The department said the report was delivered on Thursday, saying the restaurant had capsized but that “at present, both Jumbo and the tugboat are still in the waters off Xisha islands,” using the Chinese name for the Paracels.
Hours later an AFP journalist was contacted by a spokesman representing the restaurant who said the company had always used the word “capsized” not “sank”.
Asked directly if the boat had sunk, he said again the statement had said “capsized”, and did not explain why it had referred to the depth of the water when mentioning salvage.
The South China Morning Post reported a similar conversation with a spokeswoman for the company, in which they insisted the boat had “capsized”, not “sank”, but refused to clarify whether it was still afloat.
The newspaper said it had been told by the Marine Department that the company might have breached local regulations if it had not notified the authorities of a sinking incident within 24 hours.
Widespread reporting in both local and international media at the beginning of the week that Jumbo had sunk was not contradicted by the company.

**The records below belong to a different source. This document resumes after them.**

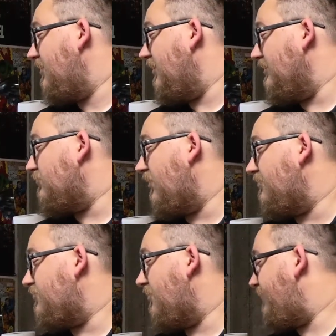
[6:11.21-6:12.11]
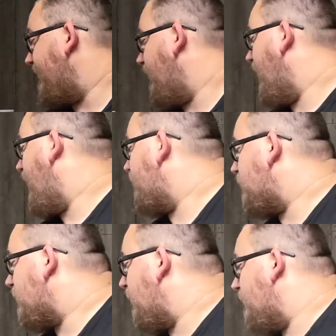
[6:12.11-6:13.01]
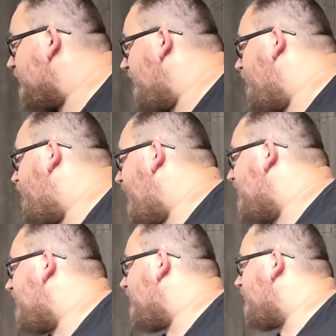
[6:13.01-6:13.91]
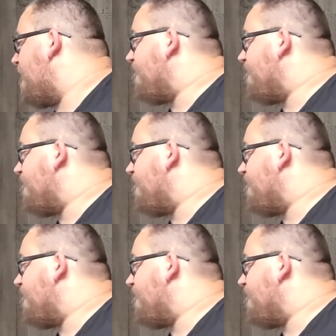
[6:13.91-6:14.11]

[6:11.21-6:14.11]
let's grab a trumpet, and I'm just going to do some basic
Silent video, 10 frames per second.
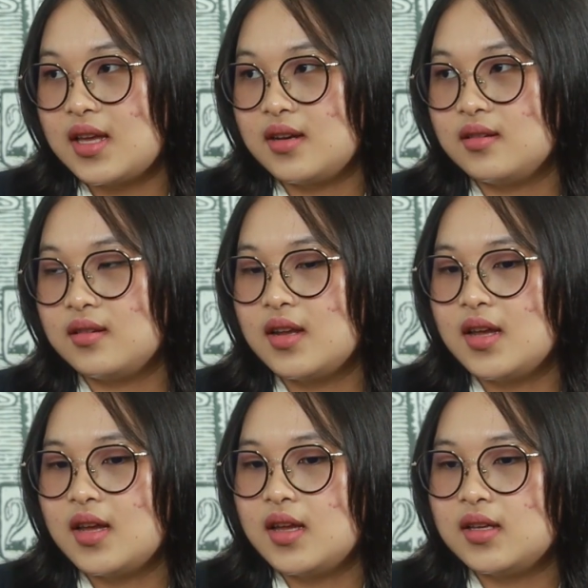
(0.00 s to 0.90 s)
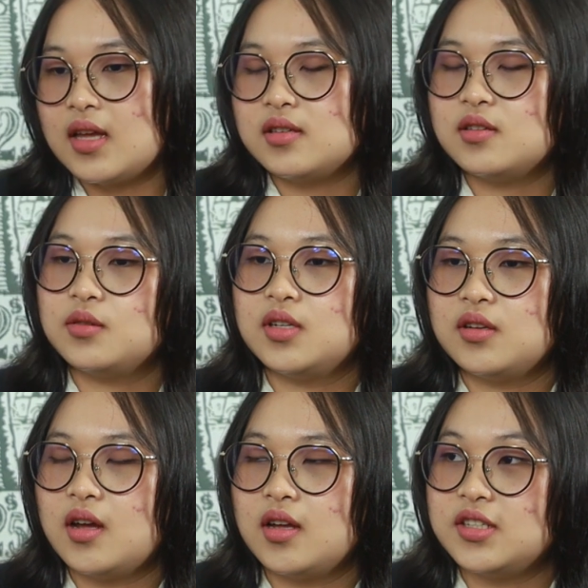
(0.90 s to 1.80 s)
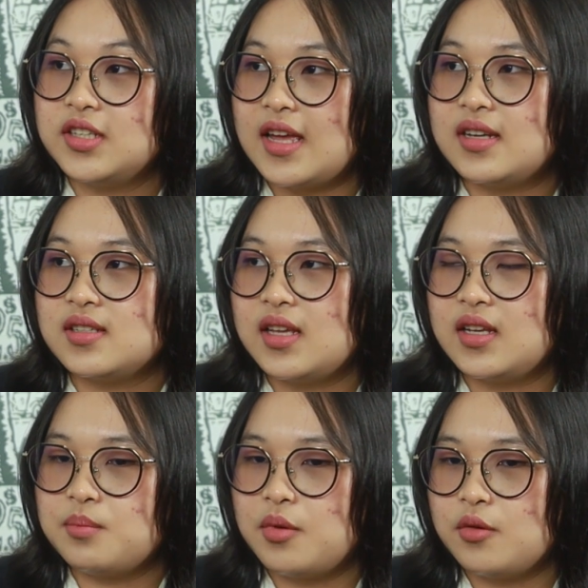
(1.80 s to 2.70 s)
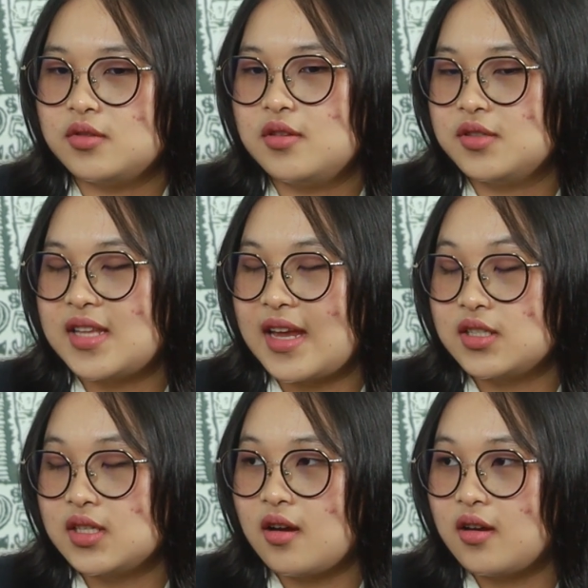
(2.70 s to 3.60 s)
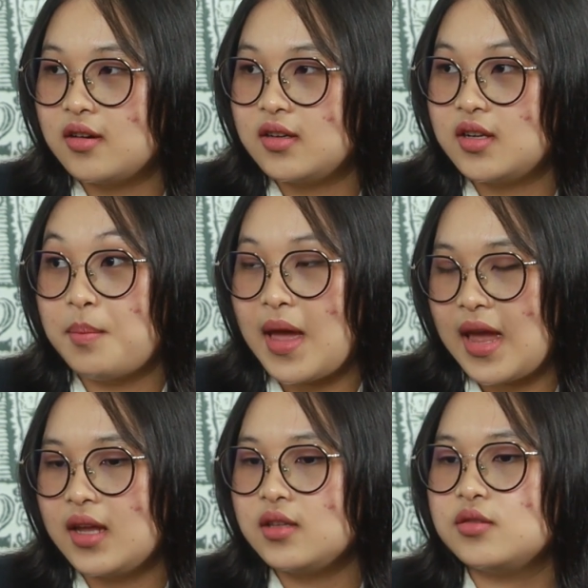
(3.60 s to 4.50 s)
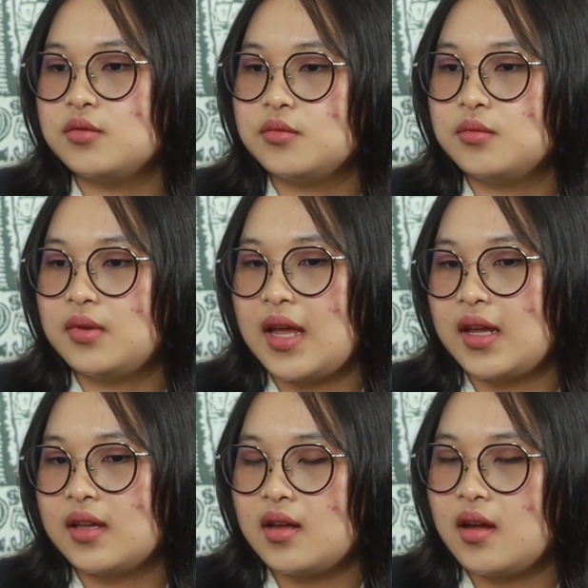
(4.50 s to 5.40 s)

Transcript: And yeah, so the United States imposed those sanctions on the bank to like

AFP has requested a formal statement from Aberdeen Restaurant Enterprises on the status of Jumbo, as well as a detailed explanation of what happened.
The company previously said marine engineers had been hired to inspect the floating restaurant and install hoardings on the vessel before the trip, and that “all relevant approvals” had been obtained.
The tourist attraction closed in March 2020, citing the Covid-19 pandemic as the final straw after almost a decade of financial woes.
Operator Melco International Development said last month the business had not been profitable since 2013 and cumulative losses had exceeded HK$100 million ($12.7 million).
It was still costing millions in maintenance fees every year and around a dozen businesses and organisations had declined an invitation to take it over at no charge, Melco added.
It announced last month that ahead of its licence expiration in June, Jumbo would leave Hong Kong and await a new operator at an undisclosed location.
The restaurant set off shortly before noon last Tuesday from the southern Hong Kong Island typhoon shelter where it had sat for nearly half a century.
Opened in 1976 by the late casino tycoon Stanley Ho, in its glory days it embodied the height of luxury, reportedly costing more than HK$30 million to build.
Designed like a Chinese imperial palace and once considered a must-see landmark, the restaurant drew visitors from Queen Elizabeth II to Tom Cruise.
It also featured in several films—including Steven Soderbergh’s “Contagion”, about a deadly global pandemic.